Wall Street caught the Euro bug and weakened today as investors grew anxious now that the grand scheme to stem Europe’s debt crisis hinges on the say so of Greece—the first country to feel the sting of the current troubles.
The S&P Retail Index slipped 1.3 percent, or 6.73 points, to 527.80 and the Dow Jones Industrial Average declined 2.5 percent, or 297.05 points, to 11,657.96. The retail decliners covered the spectrum with Guess Inc., down 4.4 percent to $31.53; Target Corp., off 3.9 percent to $52.61, and Tiffany & Co. down 3.3 percent to $77.08.
But the declines were steeper in Europe. Milan’s FTSE MIB tumbled 6.8 percent, followed by Paris’ CAC 40, which fell 5.4 percent. Frankfurt’s DAX closed down 5 percent while London’s FTSE 100 made a modest recovery during the day, but closed down 2.2 percent.
The region’s biggest decliners included Aeffe, which tumbled 7.5 percent; Hugo Boss, which retreated 7.1 percent; Compagnie Financiere Richemont, which sank 5.8 percent; French Connection, which closed down 6 percent, and Tod’s, which fell 6.2 percent.
In Asia, Hong Kong’s Hang Seng Index fell 2.5 percent and Tokyo’s Nikkei 225 fell 1.7 percent.
Markets started their day down after Greece unexpectedly said late Monday that it plans to hold a referendum to approve the latest European Union bailout plan.
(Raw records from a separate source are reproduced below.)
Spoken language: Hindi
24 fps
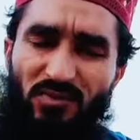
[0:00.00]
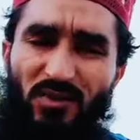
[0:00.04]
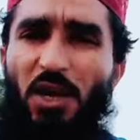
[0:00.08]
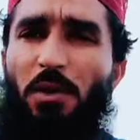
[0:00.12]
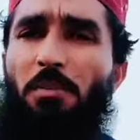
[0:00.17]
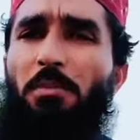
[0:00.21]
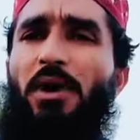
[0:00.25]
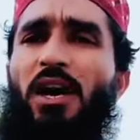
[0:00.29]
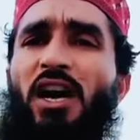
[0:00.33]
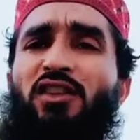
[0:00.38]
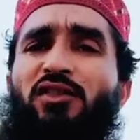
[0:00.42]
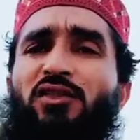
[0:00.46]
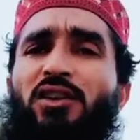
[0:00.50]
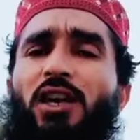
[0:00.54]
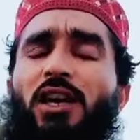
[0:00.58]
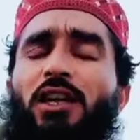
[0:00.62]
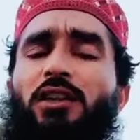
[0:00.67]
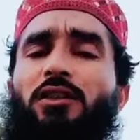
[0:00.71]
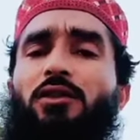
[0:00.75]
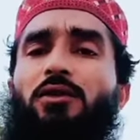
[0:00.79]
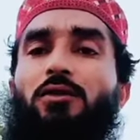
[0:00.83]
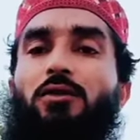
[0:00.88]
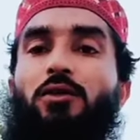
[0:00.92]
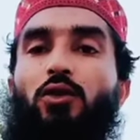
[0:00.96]
बाज़ का
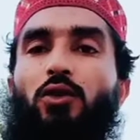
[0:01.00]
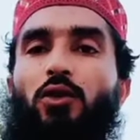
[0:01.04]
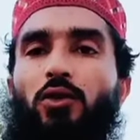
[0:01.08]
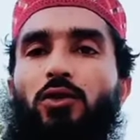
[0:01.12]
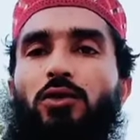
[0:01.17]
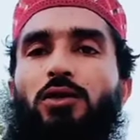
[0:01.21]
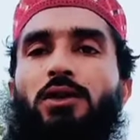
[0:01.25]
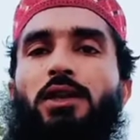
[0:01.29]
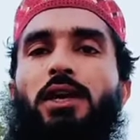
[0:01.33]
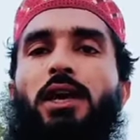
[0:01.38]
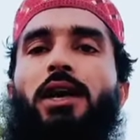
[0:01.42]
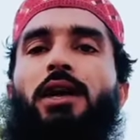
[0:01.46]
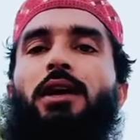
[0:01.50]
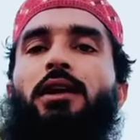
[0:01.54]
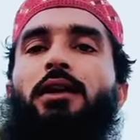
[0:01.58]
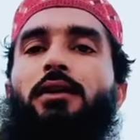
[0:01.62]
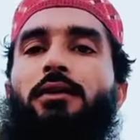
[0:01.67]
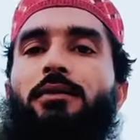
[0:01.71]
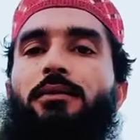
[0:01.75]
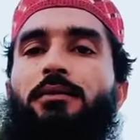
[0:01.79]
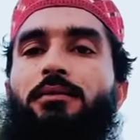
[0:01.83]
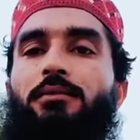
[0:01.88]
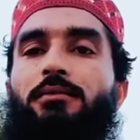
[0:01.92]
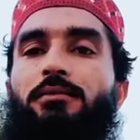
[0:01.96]
होता है
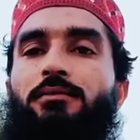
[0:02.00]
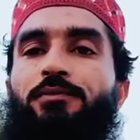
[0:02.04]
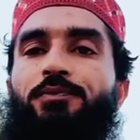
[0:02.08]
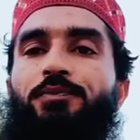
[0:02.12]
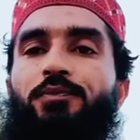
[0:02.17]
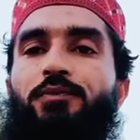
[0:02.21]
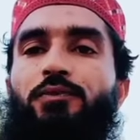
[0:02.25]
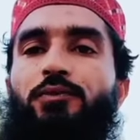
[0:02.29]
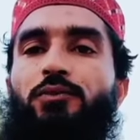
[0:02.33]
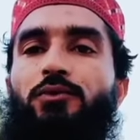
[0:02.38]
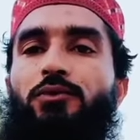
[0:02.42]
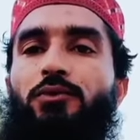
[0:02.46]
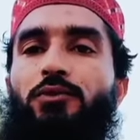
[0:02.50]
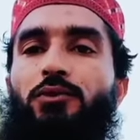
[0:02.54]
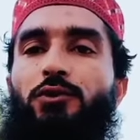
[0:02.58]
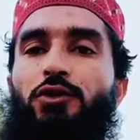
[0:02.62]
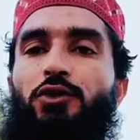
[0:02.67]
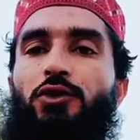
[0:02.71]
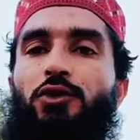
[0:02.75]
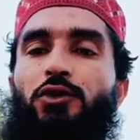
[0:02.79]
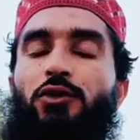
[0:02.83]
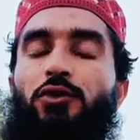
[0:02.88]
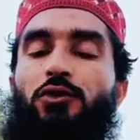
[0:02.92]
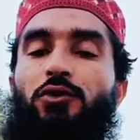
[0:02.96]

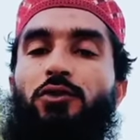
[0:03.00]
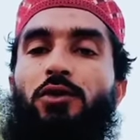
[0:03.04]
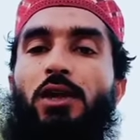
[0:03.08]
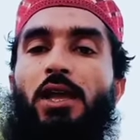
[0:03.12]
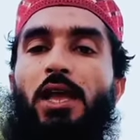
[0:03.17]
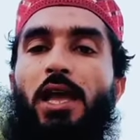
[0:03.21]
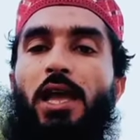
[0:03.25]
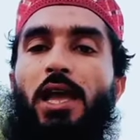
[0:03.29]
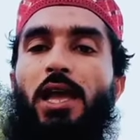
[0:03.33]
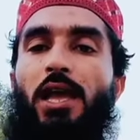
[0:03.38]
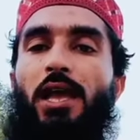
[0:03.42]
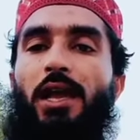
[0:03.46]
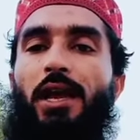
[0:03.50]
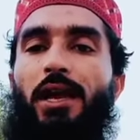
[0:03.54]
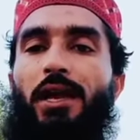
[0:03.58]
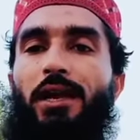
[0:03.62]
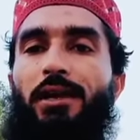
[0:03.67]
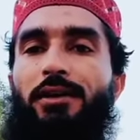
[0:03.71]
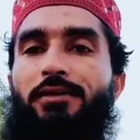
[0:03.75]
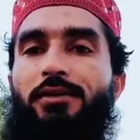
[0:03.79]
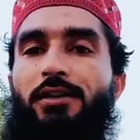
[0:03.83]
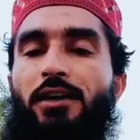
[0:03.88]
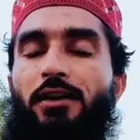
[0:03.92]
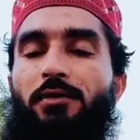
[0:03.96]
जो
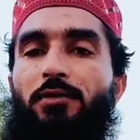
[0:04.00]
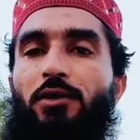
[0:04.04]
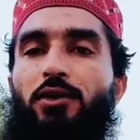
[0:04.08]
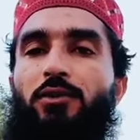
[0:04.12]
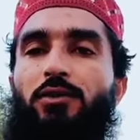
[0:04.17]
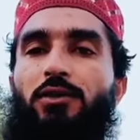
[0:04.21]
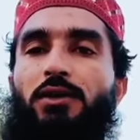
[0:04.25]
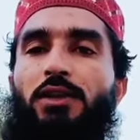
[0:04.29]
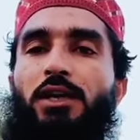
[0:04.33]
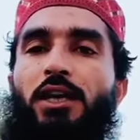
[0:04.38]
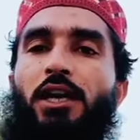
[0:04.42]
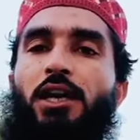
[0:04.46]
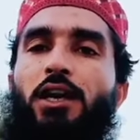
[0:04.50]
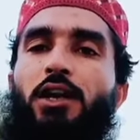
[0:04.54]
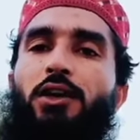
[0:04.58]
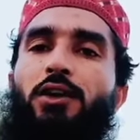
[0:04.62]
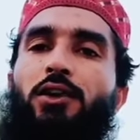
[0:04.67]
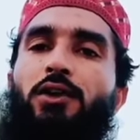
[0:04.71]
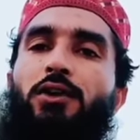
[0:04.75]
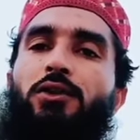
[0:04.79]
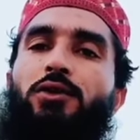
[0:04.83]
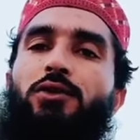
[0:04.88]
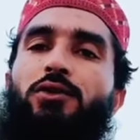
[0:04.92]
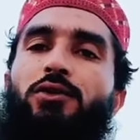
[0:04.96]
ऐसा अमल होता है
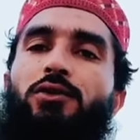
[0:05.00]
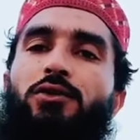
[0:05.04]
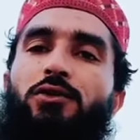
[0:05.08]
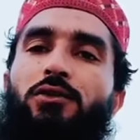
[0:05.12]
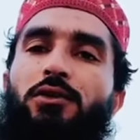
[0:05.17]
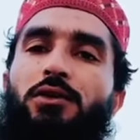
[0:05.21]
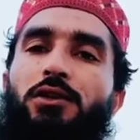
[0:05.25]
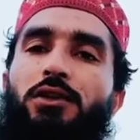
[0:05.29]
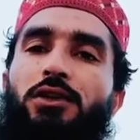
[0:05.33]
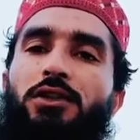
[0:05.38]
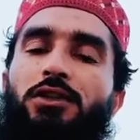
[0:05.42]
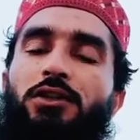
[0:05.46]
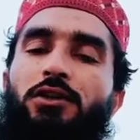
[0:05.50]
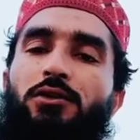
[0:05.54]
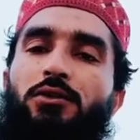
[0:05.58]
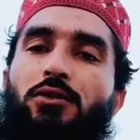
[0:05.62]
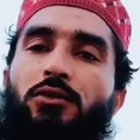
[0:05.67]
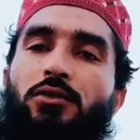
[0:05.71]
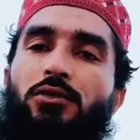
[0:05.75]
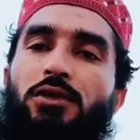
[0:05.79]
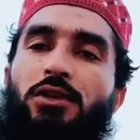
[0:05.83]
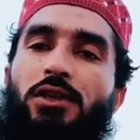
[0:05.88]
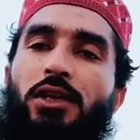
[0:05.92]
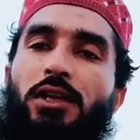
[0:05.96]
जो किसी
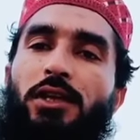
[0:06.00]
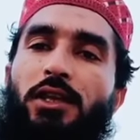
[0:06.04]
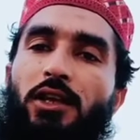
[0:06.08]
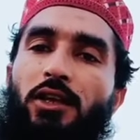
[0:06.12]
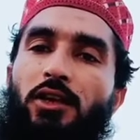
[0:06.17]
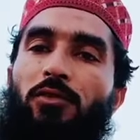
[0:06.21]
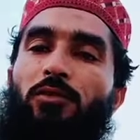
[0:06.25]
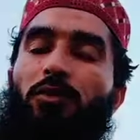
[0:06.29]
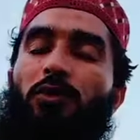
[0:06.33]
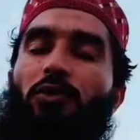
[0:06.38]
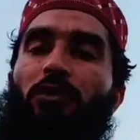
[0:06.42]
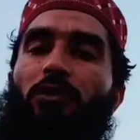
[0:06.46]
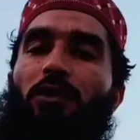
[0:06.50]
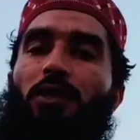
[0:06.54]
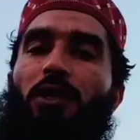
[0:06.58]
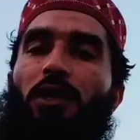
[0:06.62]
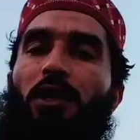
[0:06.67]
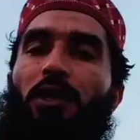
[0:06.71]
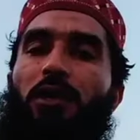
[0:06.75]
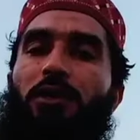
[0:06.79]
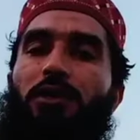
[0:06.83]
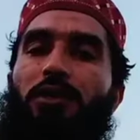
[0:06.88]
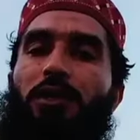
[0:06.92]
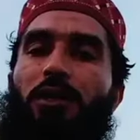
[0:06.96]
दोस्त का नहीं भी होता
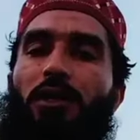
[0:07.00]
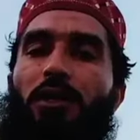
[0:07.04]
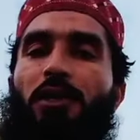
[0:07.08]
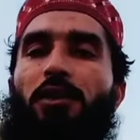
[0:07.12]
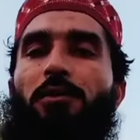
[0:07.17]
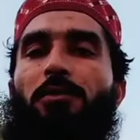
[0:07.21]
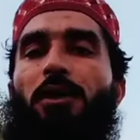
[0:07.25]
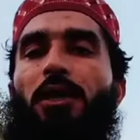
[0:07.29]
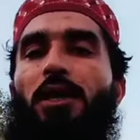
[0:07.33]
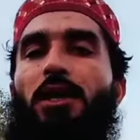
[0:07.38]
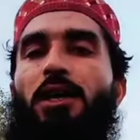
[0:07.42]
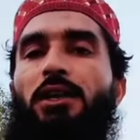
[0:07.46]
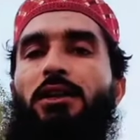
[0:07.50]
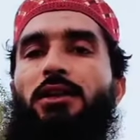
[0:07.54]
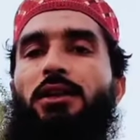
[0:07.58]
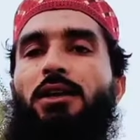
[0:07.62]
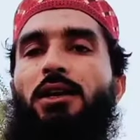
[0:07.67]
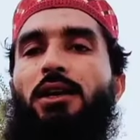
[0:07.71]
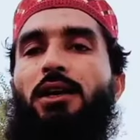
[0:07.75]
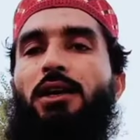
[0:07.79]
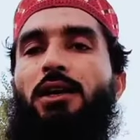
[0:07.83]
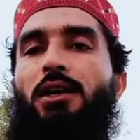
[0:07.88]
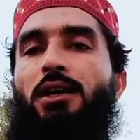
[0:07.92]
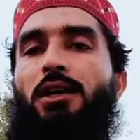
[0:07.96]
ये नहीं मैं कहता
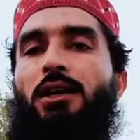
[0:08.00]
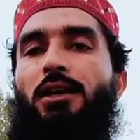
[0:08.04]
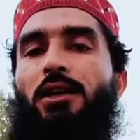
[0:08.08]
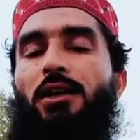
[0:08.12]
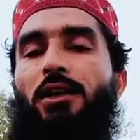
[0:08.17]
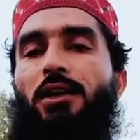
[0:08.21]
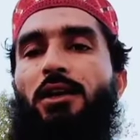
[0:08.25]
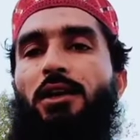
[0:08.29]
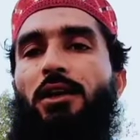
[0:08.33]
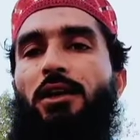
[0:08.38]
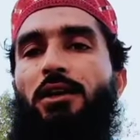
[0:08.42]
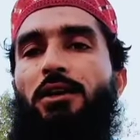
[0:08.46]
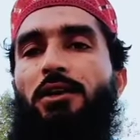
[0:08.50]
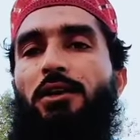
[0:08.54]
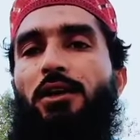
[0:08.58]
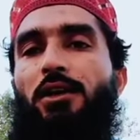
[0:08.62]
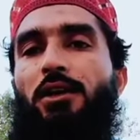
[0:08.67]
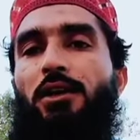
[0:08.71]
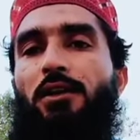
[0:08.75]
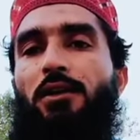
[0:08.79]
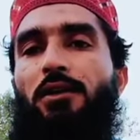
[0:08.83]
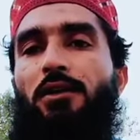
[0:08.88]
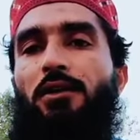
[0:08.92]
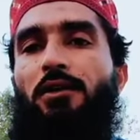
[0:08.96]
कि
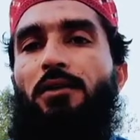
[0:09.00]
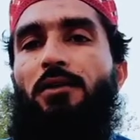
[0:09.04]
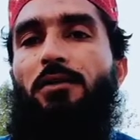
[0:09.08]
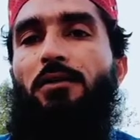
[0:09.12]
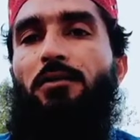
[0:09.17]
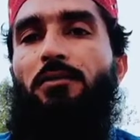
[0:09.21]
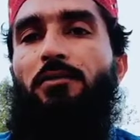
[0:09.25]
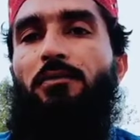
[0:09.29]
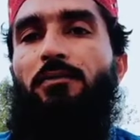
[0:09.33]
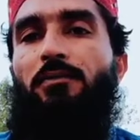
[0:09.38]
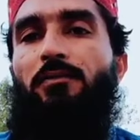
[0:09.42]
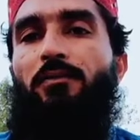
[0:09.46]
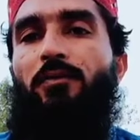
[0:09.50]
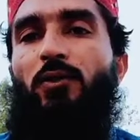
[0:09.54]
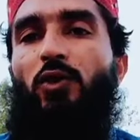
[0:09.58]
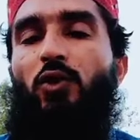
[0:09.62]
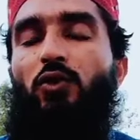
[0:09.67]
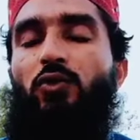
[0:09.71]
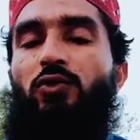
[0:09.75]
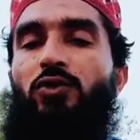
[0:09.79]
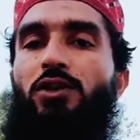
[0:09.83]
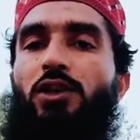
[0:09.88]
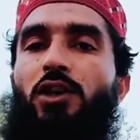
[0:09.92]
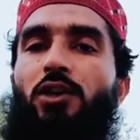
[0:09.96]
ये
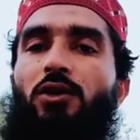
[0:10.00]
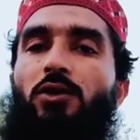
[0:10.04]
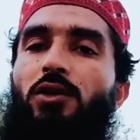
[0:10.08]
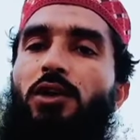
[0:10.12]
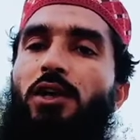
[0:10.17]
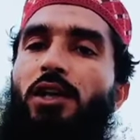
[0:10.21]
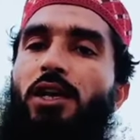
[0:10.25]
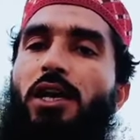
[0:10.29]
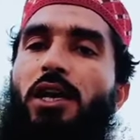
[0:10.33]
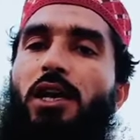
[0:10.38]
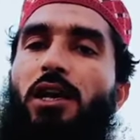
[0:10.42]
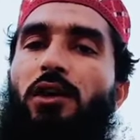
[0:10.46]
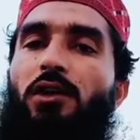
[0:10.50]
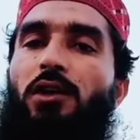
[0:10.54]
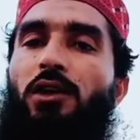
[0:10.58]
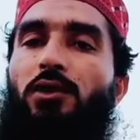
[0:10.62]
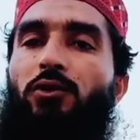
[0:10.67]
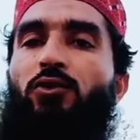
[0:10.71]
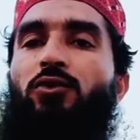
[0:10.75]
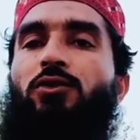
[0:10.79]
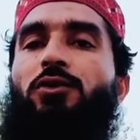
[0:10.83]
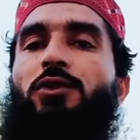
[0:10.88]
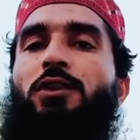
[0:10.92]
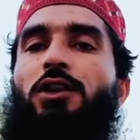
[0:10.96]
उसका हो गया
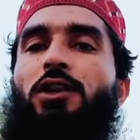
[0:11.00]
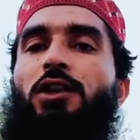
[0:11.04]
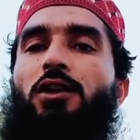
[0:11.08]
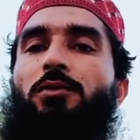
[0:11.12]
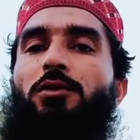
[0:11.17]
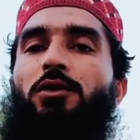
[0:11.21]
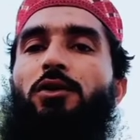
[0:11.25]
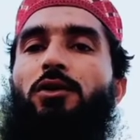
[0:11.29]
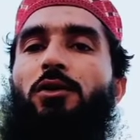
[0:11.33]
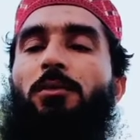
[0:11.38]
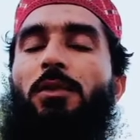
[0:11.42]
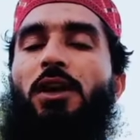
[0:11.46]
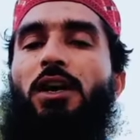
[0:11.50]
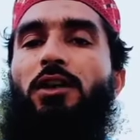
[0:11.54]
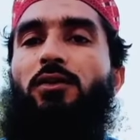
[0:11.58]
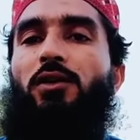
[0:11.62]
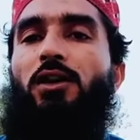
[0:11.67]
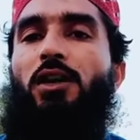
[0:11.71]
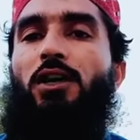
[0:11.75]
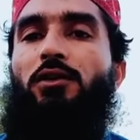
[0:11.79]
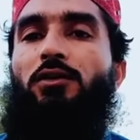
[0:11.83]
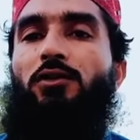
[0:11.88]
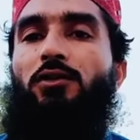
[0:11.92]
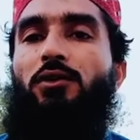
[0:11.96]
दूसरे का भी बाद का
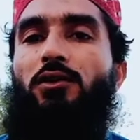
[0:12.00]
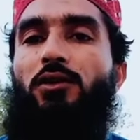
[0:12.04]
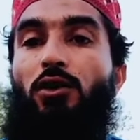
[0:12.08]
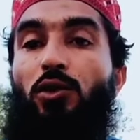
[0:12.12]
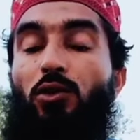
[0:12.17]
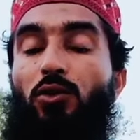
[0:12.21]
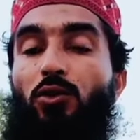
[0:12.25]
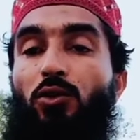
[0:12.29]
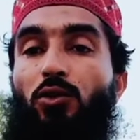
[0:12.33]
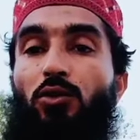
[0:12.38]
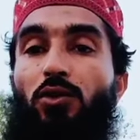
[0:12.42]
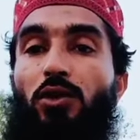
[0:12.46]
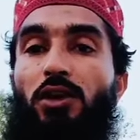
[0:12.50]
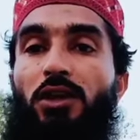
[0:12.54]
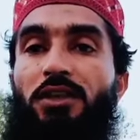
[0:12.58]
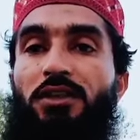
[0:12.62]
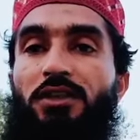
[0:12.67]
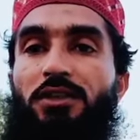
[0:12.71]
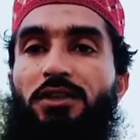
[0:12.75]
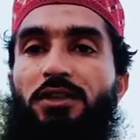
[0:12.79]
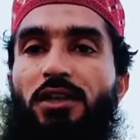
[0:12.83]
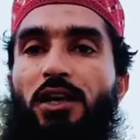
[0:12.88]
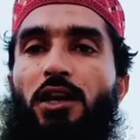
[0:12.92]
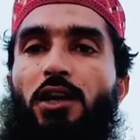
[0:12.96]
लोगों के
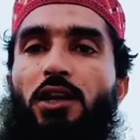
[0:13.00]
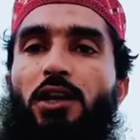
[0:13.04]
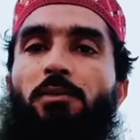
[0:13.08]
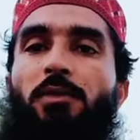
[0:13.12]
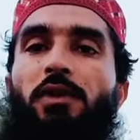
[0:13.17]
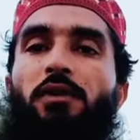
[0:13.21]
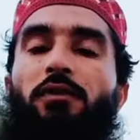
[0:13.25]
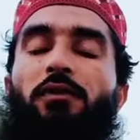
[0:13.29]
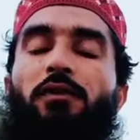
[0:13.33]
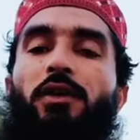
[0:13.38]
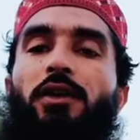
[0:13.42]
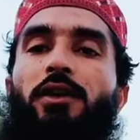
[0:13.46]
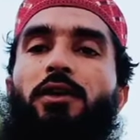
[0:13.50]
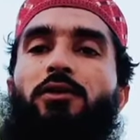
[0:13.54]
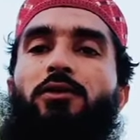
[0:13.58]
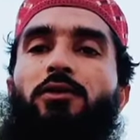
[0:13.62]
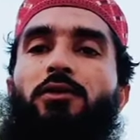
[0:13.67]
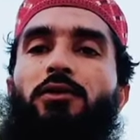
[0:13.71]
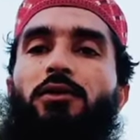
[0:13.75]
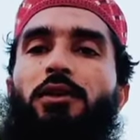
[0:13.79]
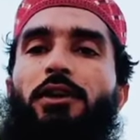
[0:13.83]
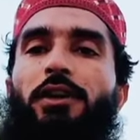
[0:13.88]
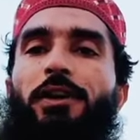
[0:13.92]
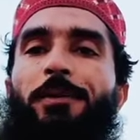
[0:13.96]
सितारे में फ़र्क
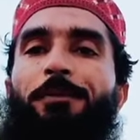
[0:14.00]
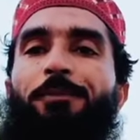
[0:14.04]
होता है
If the Greeks scupper the long-awaited rescue plan, it will likely lead to a Greek default, which could then cause debt problems in the rest of the region.
Meanwhile, Britain’s Office for National Statistics said that the British economy grew by just 0.5 percent in the third quarter—not enough to spur a recovery and well below British Chancellor George Osborne’s targets.
In the U.S., investors were digesting the downfall of former New Jersey Gov. Jon Corzine’s brokerage firm MF Global, which placed bets on European government bonds, particularly those from the most-troubled countries including Italy, Spain, Ireland, and Portugal.